Find the line containing "[00:00:00.00 to 00:00:01.00]", then print it and each line after it through the end of the listing exactly, with no pictures.

══ SUPPLIED ENTRIES ══

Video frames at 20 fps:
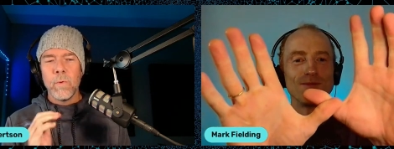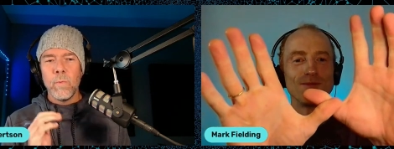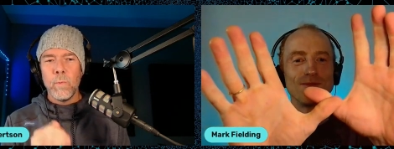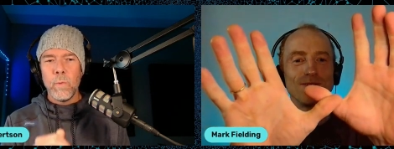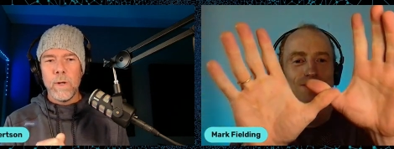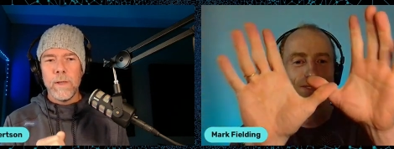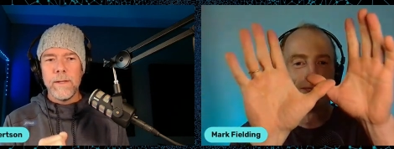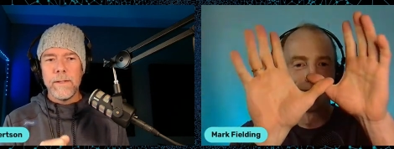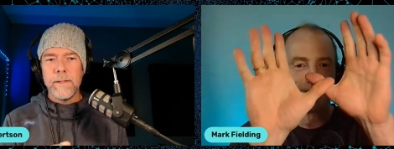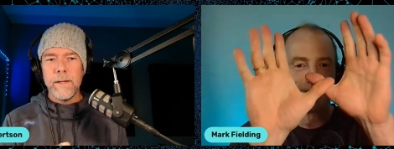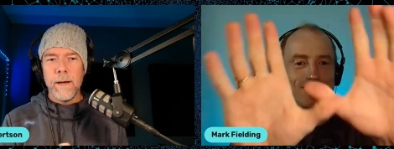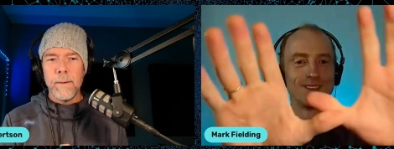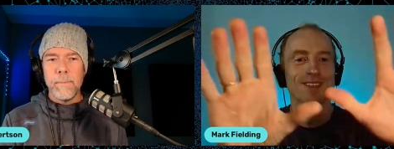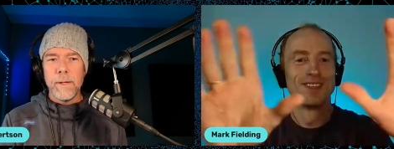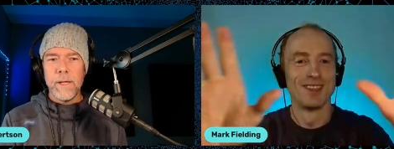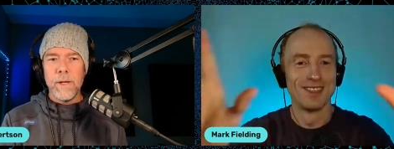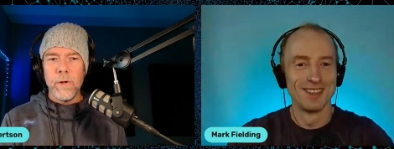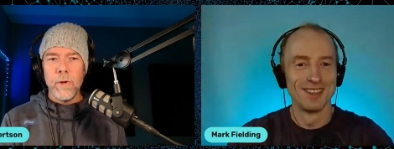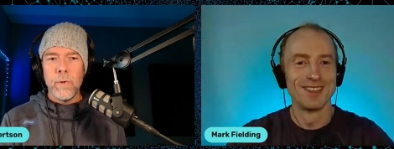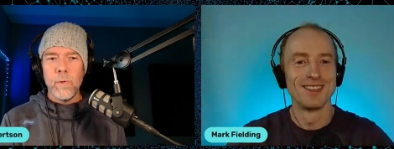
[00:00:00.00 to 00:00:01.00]
Speaker 1: with a
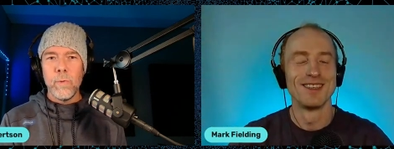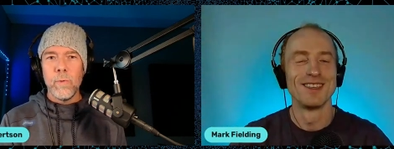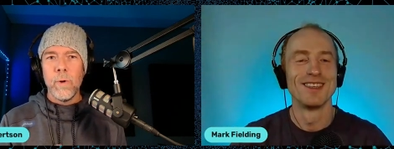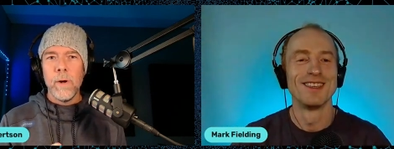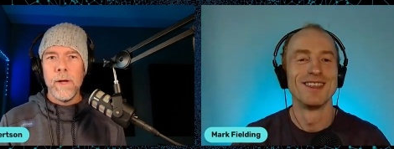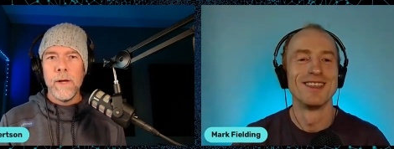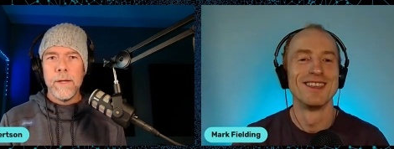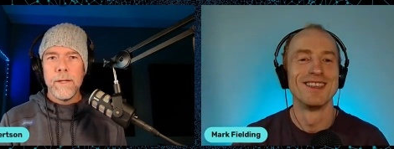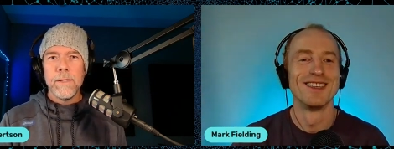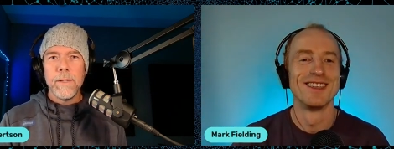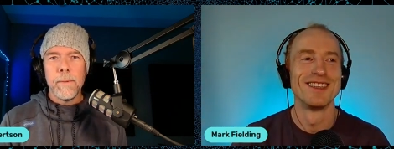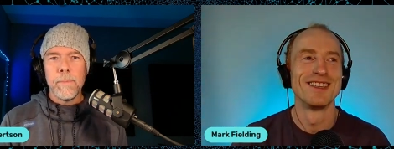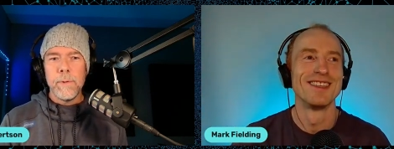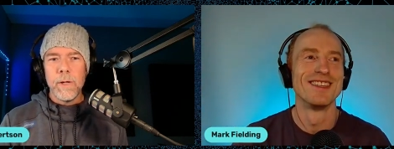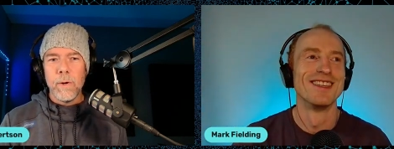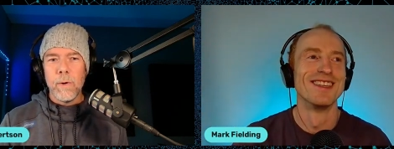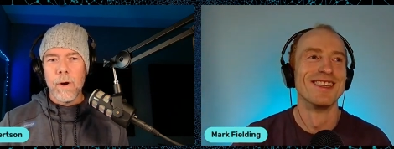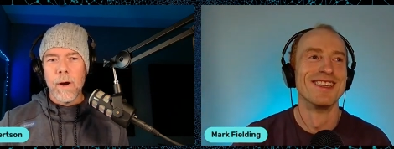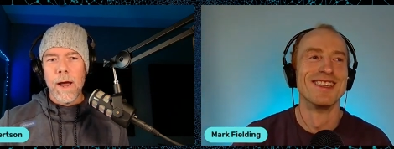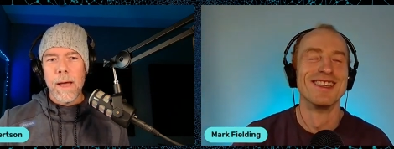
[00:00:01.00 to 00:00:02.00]
W,
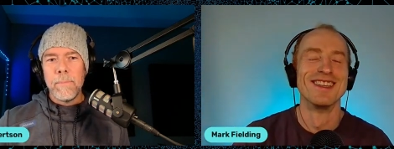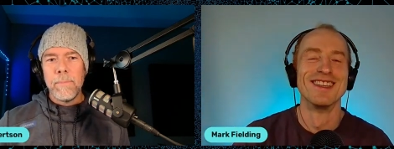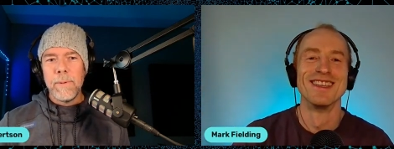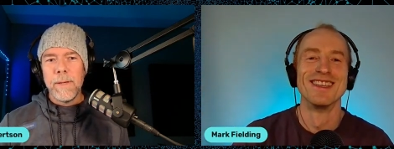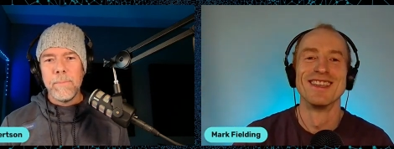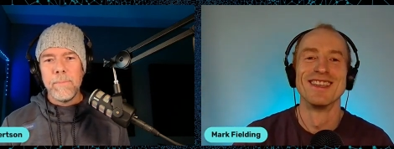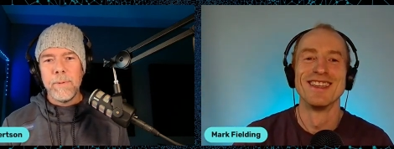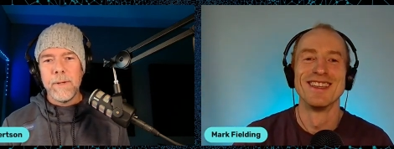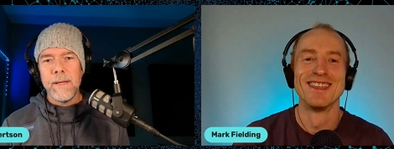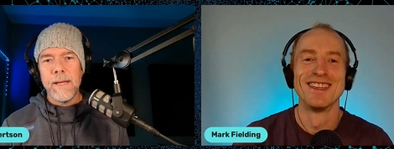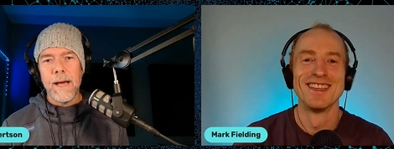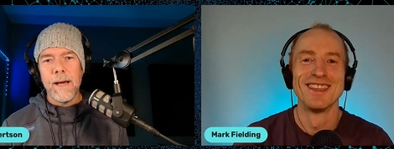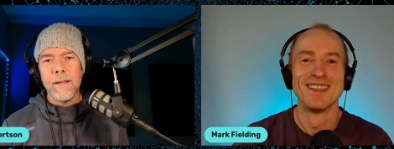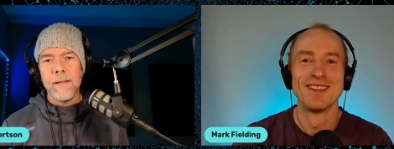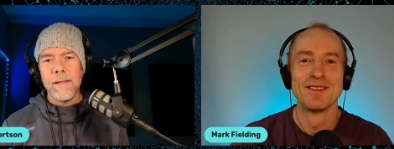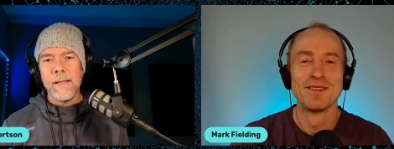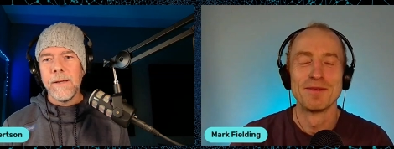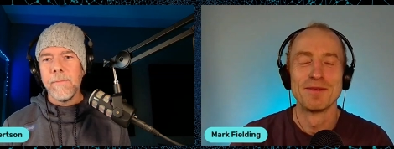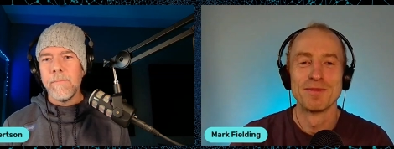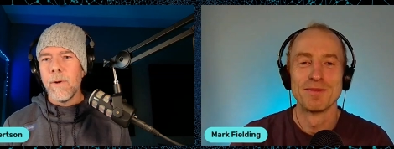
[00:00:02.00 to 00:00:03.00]

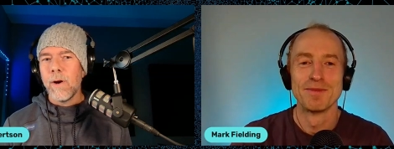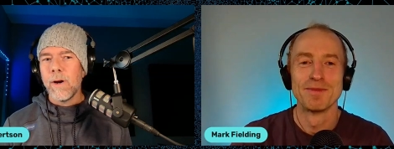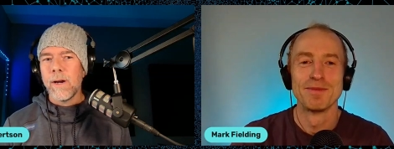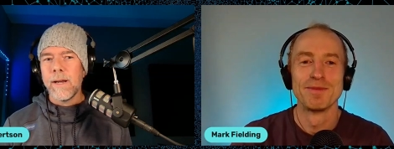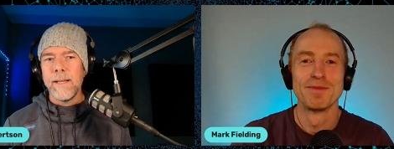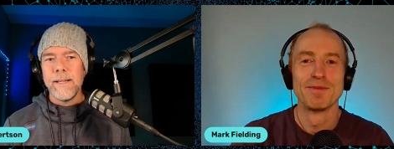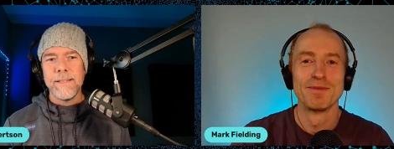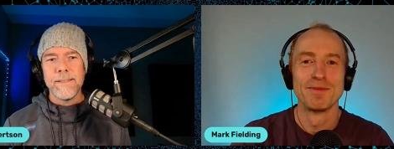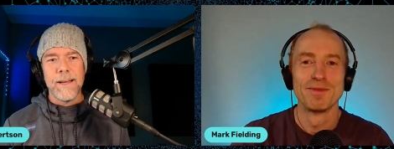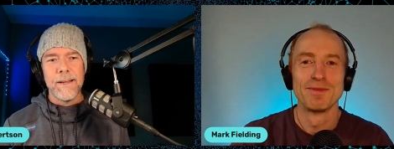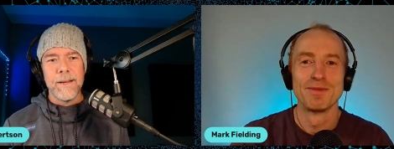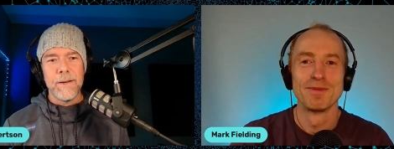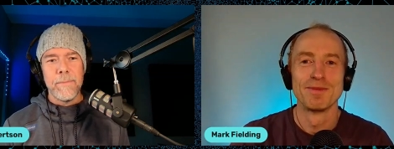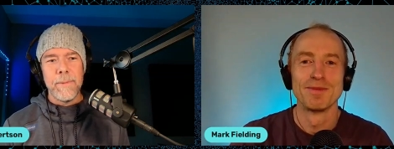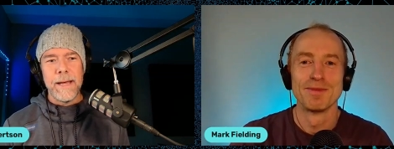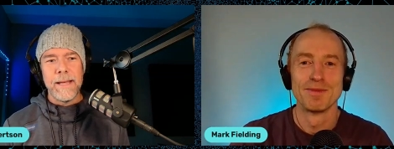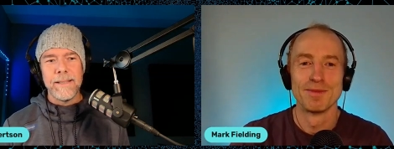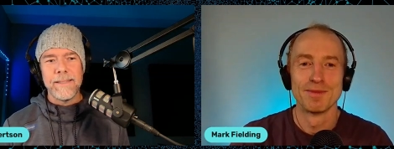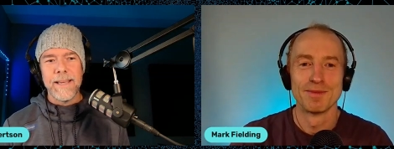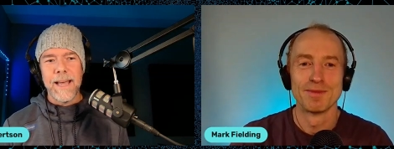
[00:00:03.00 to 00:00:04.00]
WRIPPLE, Marketing's
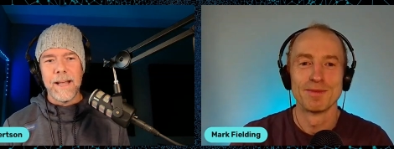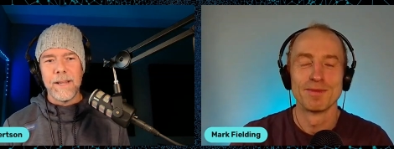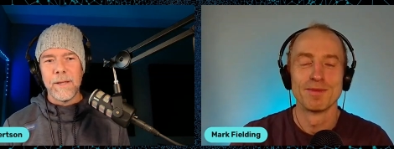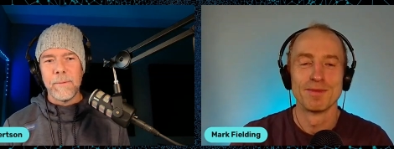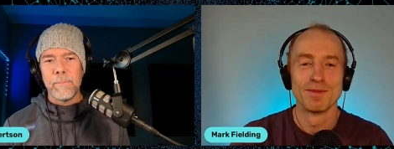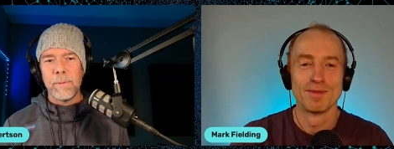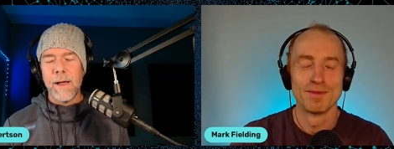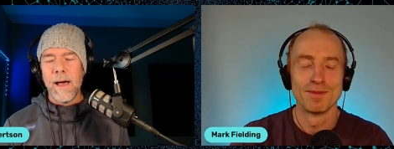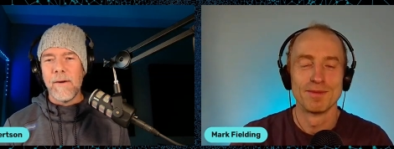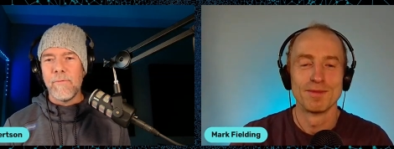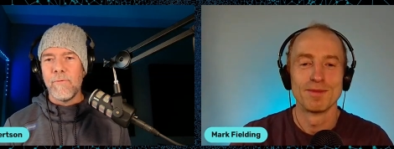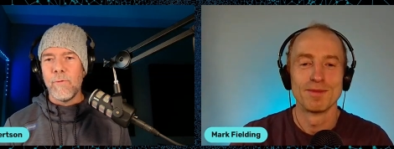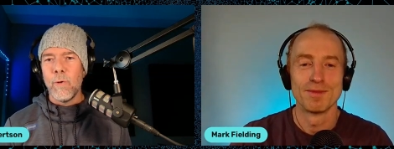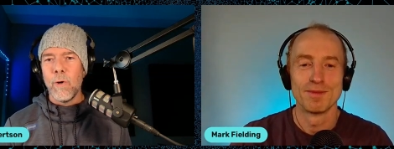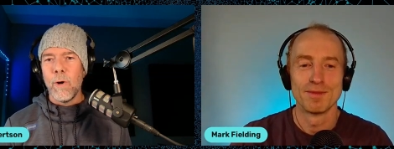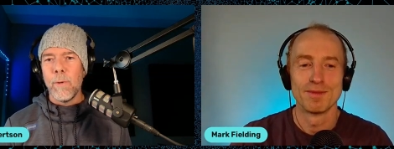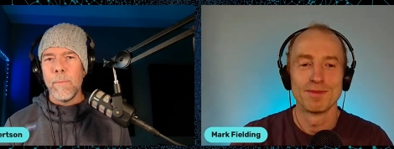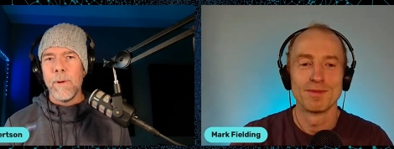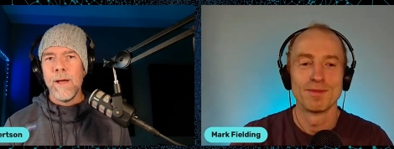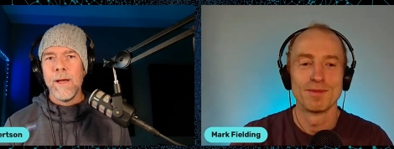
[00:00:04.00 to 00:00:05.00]
On-Demand Talent
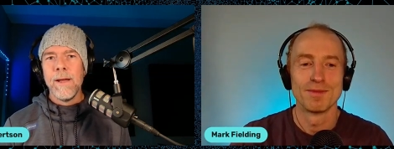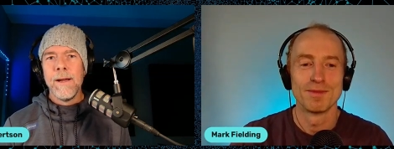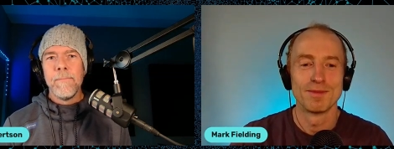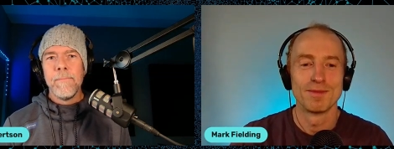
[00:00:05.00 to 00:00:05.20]
Platform.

═══

_YOUR RESPONSE:_
[00:00:00.00 to 00:00:01.00]
Speaker 1: with a
[00:00:01.00 to 00:00:02.00]
W,
[00:00:02.00 to 00:00:03.00]

[00:00:03.00 to 00:00:04.00]
WRIPPLE, Marketing's
[00:00:04.00 to 00:00:05.00]
On-Demand Talent
[00:00:05.00 to 00:00:05.20]
Platform.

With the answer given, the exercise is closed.